The third quarter of 2017 was one of continued political strife at home, missile launches and increasing tension in Asia, several devastating natural disasters, and efforts by the Federal Reserve to slow the economy. In the face of that, the stock market rose to record highs.
Stocks Post Strong Gains
The stock market, as measured by the S&P 500, rose 4.5% in the third quarter. Mid-cap, small-cap, and international stocks all rose by a bit more or less, but all major markets experienced solid returns. Year-to-date gains are impressive, led by international stocks.
There is certainly no shortage of negative events to point to as reasons for the stock market to falter, and valuations by some measures are near historic highs. However, stocks continue to trend higher, and I believe there is reason to believe the good times could continue to roll.
Interest rates remain low, inflation is tame, burdensome regulations are being relaxed, and corporate profits are rising. That’s the ideal backdrop for stocks. If we hadn’t just notched eight years of impressive gains already, most would think this is a golden age for stock market performance.
Instead, negativity and caution reign. Most headlines and many market strategists suggest that another drop could be imminent. Anything is possible, and a breather for the market wouldn’t be unexpected, but barring a major exogenous event, the economy and capital markets appear poised for continued strength.
The situation is a bit different for the bond market, where lackluster gains are likely for the foreseeable future. That is not a forecast for losses, just anemic positive returns. Bonds are up over 3.1% year-to-date, but it is unlikely that returns of even that magnitude will persist. The Fed has indicated it will continue raising short-term interest rates. It has also embarked on a new policy of “quantitative tightening”. Rather than buying bonds in the open market to create liquidity, as it has done in the wake of the financial crisis, the Fed is now doing the opposite. It will unwind its historically large portfolio of bonds by letting them mature, and not repurchasing a similar amount in the open market. This will take liquidity out of the economy, which the Fed is betting is now strong enough to stand on its own.

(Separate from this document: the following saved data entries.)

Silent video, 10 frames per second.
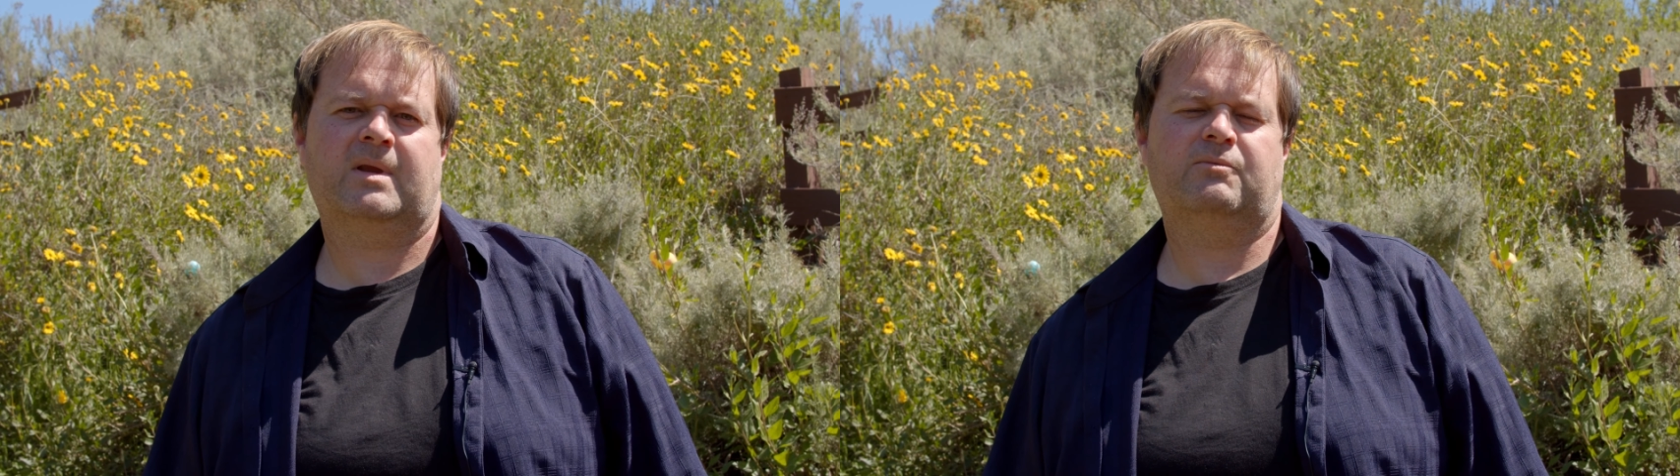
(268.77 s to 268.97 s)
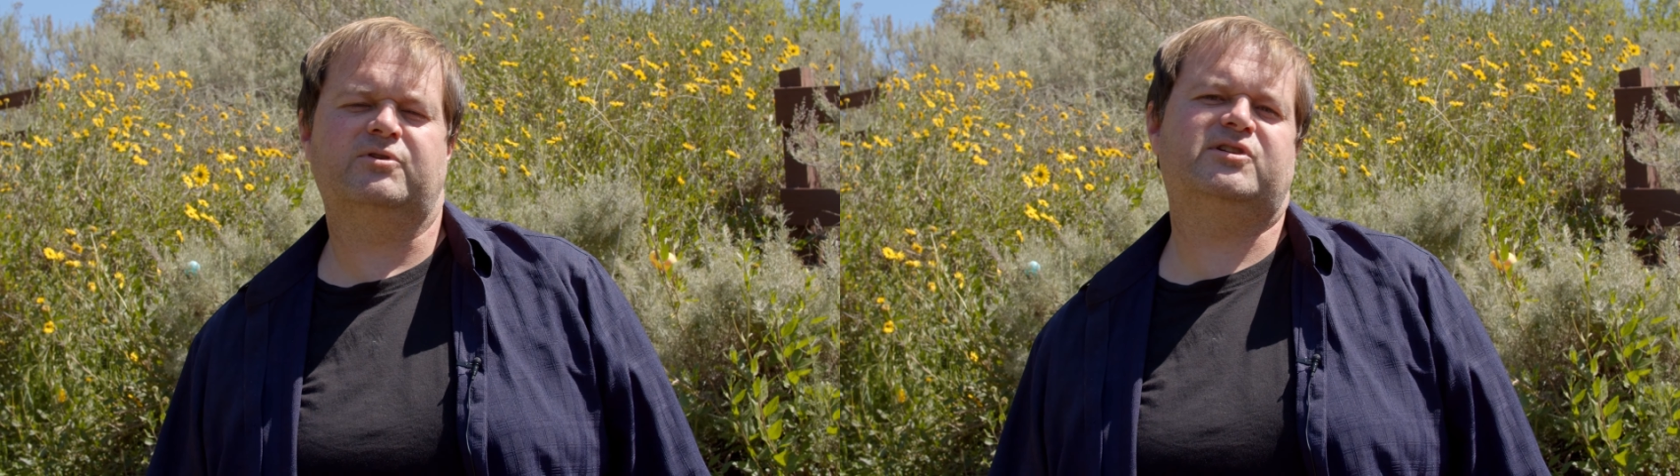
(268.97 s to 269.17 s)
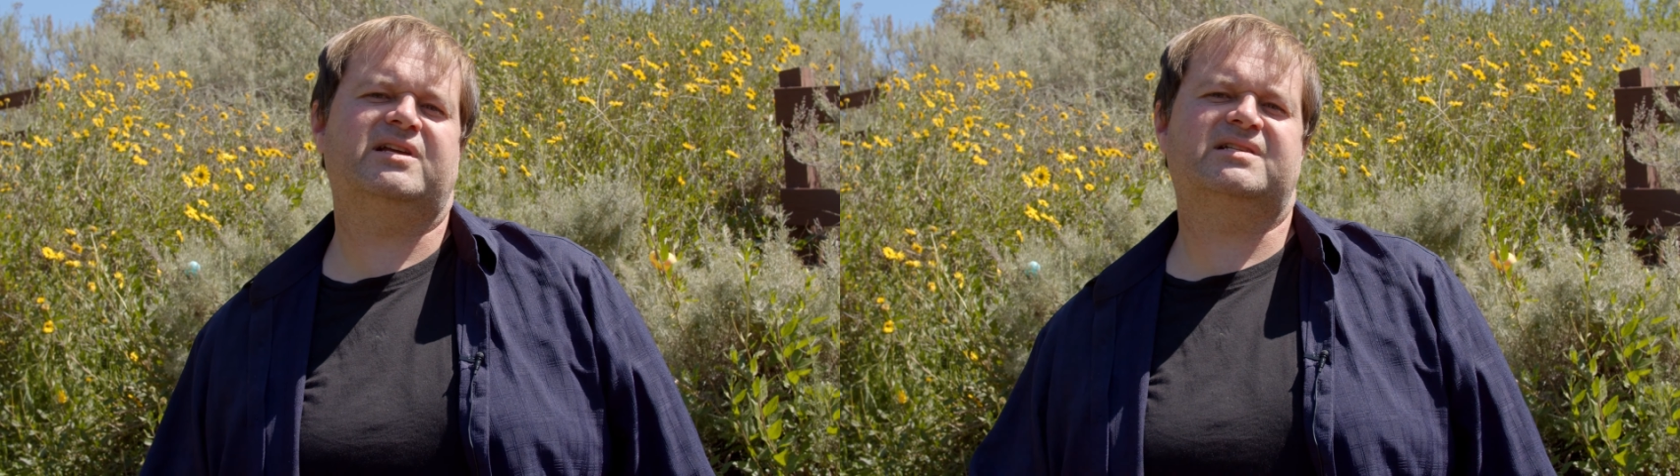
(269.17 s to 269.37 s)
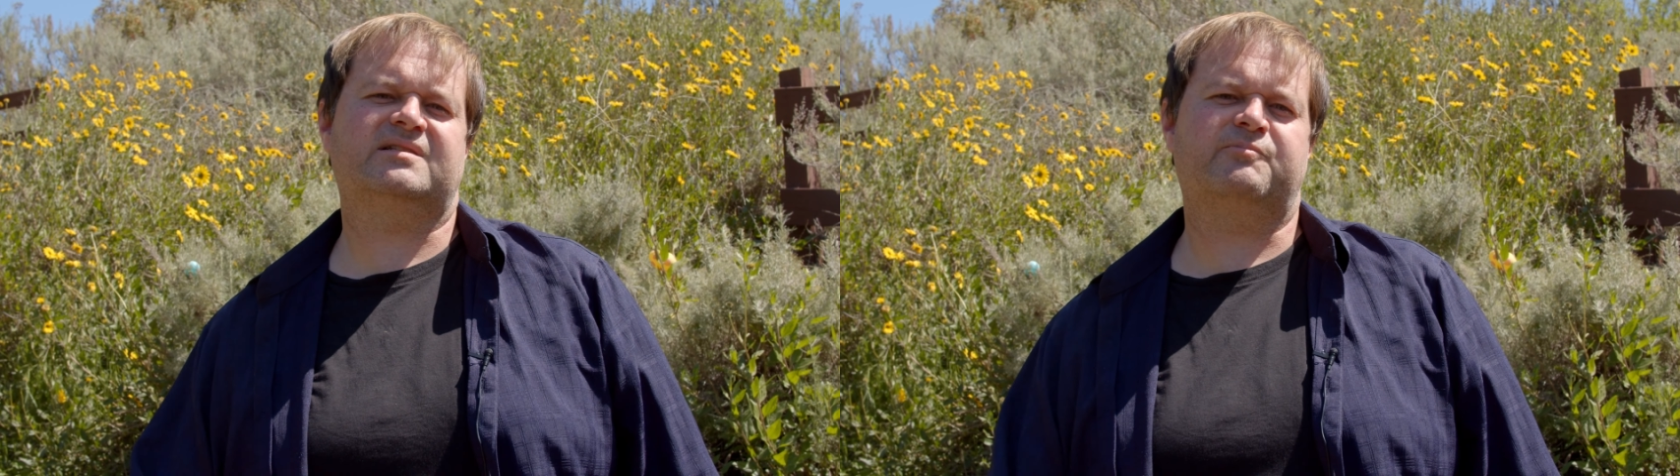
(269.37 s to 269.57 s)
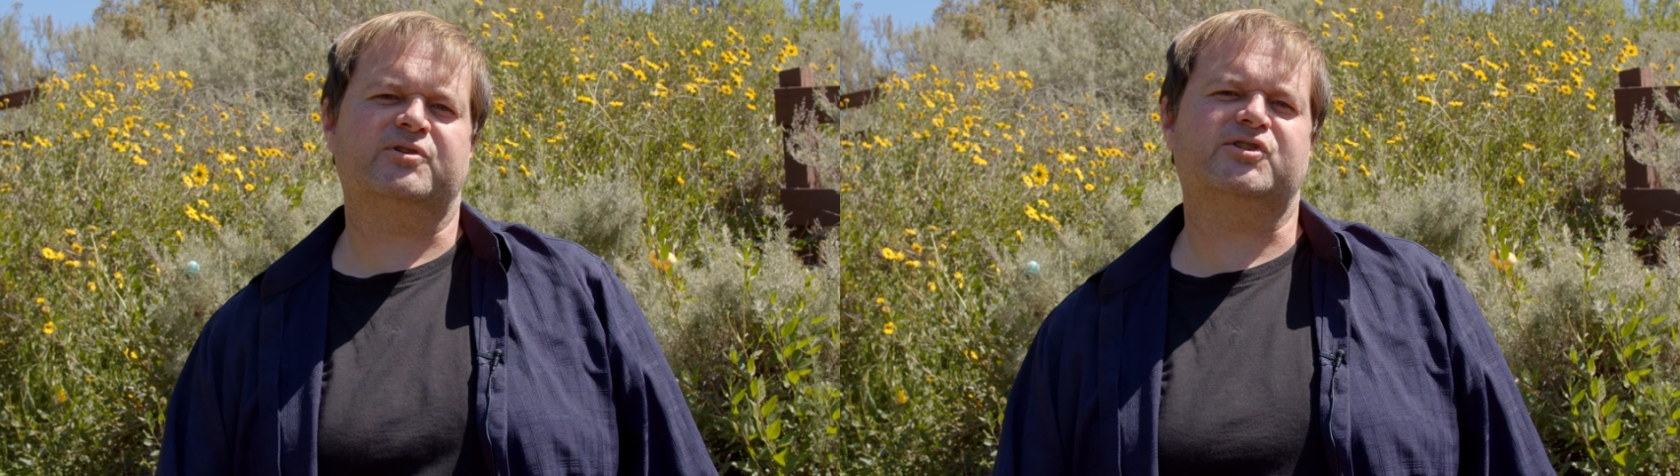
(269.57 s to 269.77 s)
When Jesus
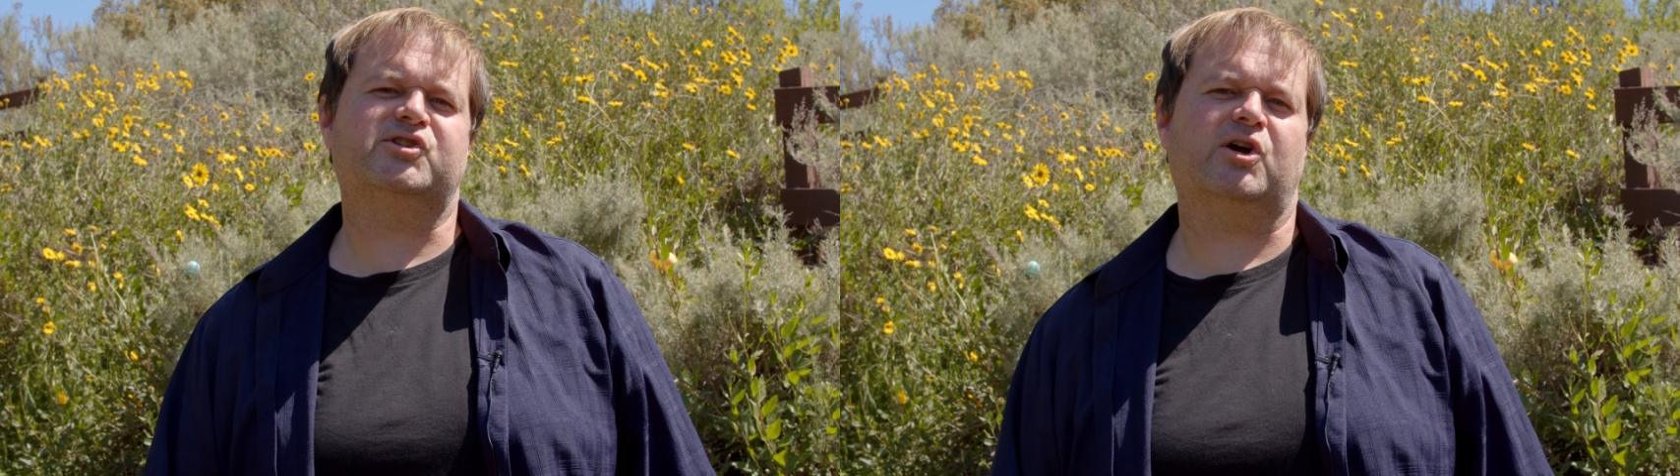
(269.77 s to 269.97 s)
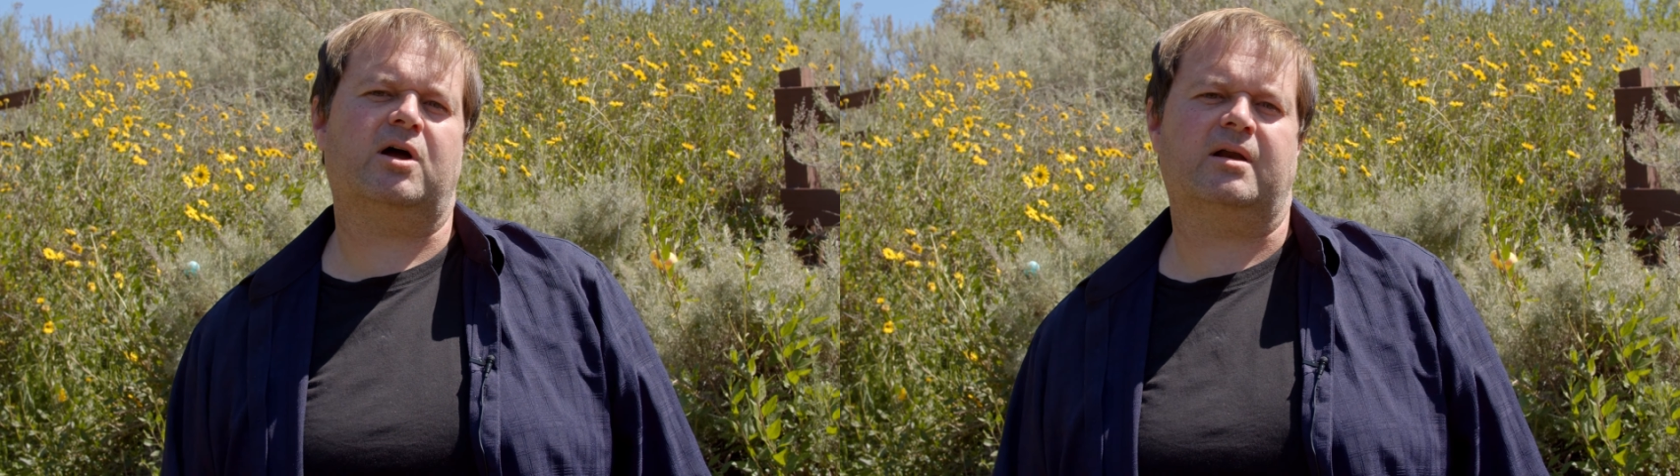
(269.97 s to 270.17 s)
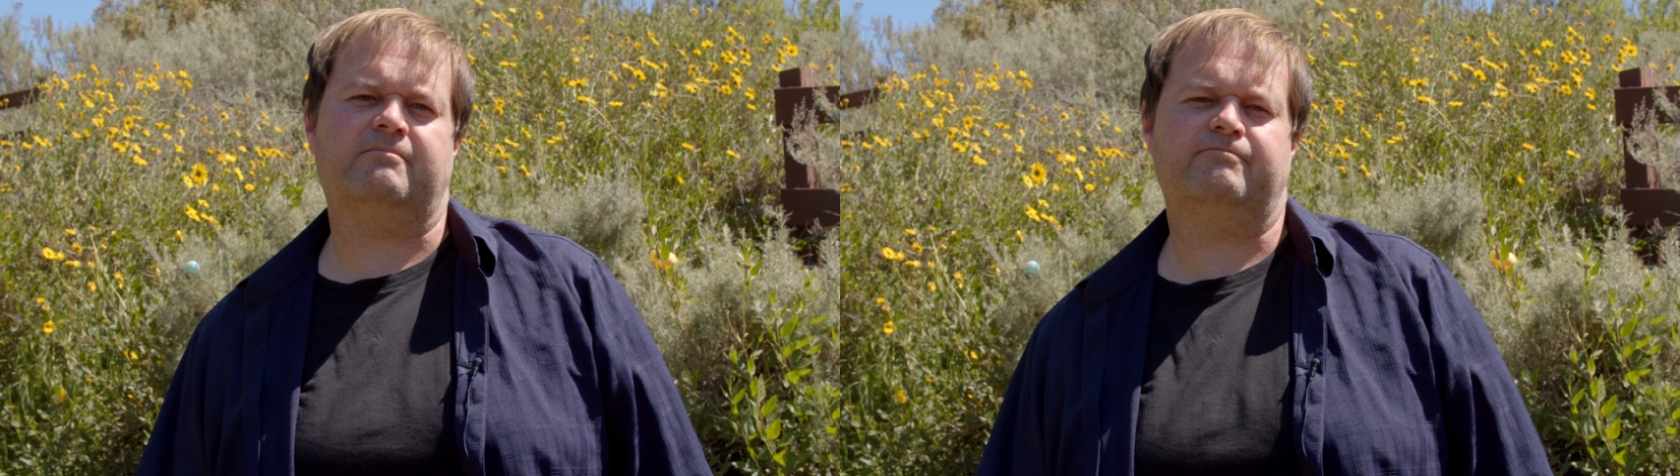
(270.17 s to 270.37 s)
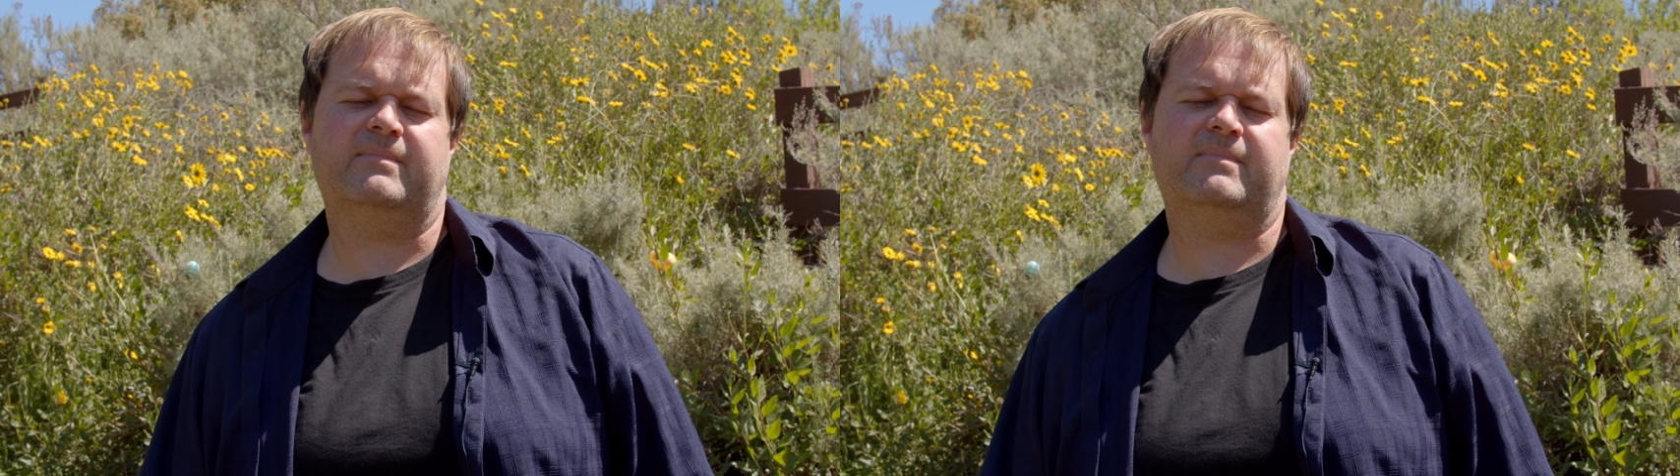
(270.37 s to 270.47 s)
puts John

This is likely a healthy policy, but it could result in rising interest rates, which is bad for the bond market.
Given our dour outlook on bonds, we’ve been talking about using alternative investments as a replacement for bonds to hedge long-term portfolio risk. The third quarter was not kind to our alternative investments (see related article on reinsurance), making our argument look a little foolish. That said, the nature of investing is that every long-term strategy will sometimes experience short-term periods that look bad. So, we may be wiping a little egg from our faces, but we’re not ready to eat crow on this yet.
There is a lot of evidence and theory to support diversifying into investments beyond stocks and bonds. Our timing isn’t always impeccable, but we believe our long-term thesis on alternative investments still holds.

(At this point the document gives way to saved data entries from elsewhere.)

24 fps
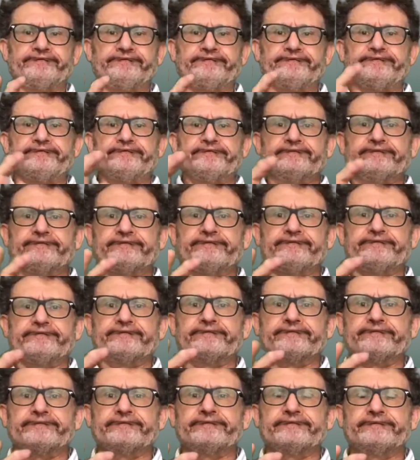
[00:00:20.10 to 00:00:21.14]
that they've
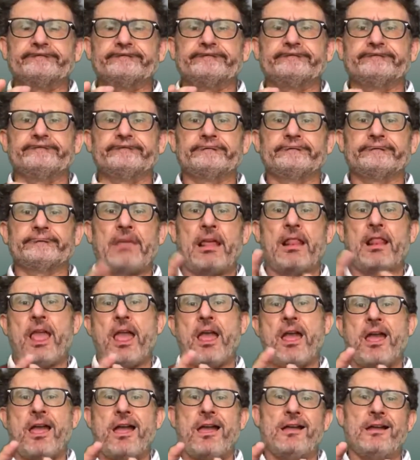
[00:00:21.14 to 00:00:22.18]
not
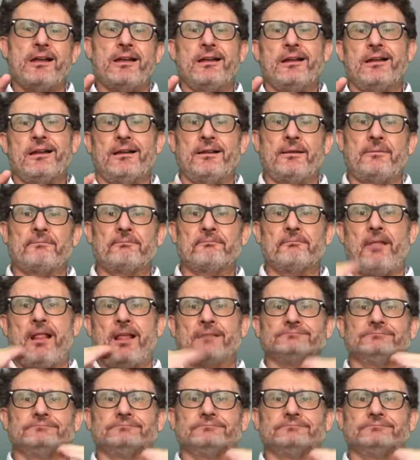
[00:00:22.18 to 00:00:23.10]
engaged with you well,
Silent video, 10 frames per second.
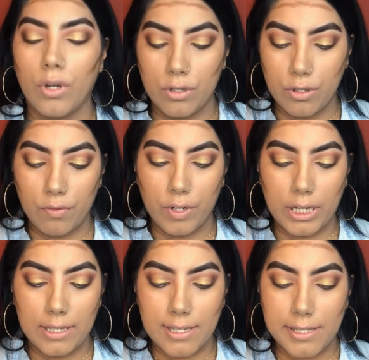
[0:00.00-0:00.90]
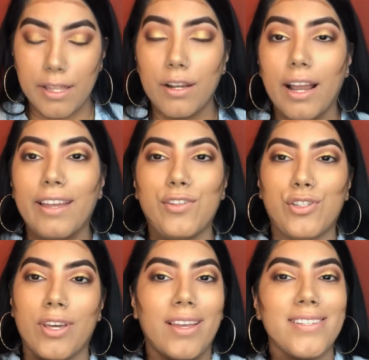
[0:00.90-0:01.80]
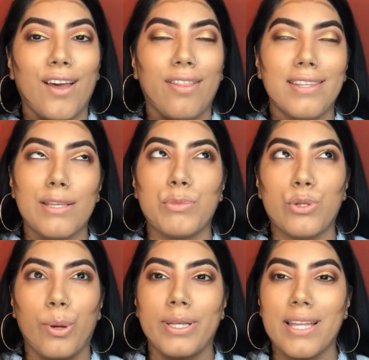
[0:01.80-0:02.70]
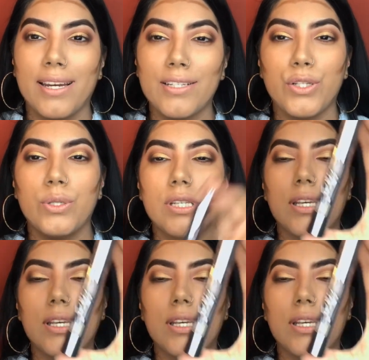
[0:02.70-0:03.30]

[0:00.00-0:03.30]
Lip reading: So for concealer, I just got this. I'm so excited to use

Given valuation disparities between the U.S. and overseas stocks, and the fact that interest rates are likely to rise, we’re taking a look at our stock allocation. As you know, we are far from market timers, and do not make many tactical changes to our portfolios. However, it seems there may be some longer-term structural events unfolding in the stock market. Accordingly, we’re looking at scaling back or possibly even eliminating our allocation to REITs. REITs are now included in major stock market indices, so we would continue to have exposure, just not as much. This would reduce our portfolios’ sensitivity to interest rates, and we could use the proceeds to commit additional funds to overseas stocks, which look poised to outperform domestic equities in the coming decade. We’re not ready to make these trades yet, but our research is underway.
Overall, it has been a great time to be an investor. Short-term volatility will rain on our parade at some point, but the nearby article on Warren Buffett’s stock market forecast shows that a long-term outlook will almost always result in a profitable investing experience.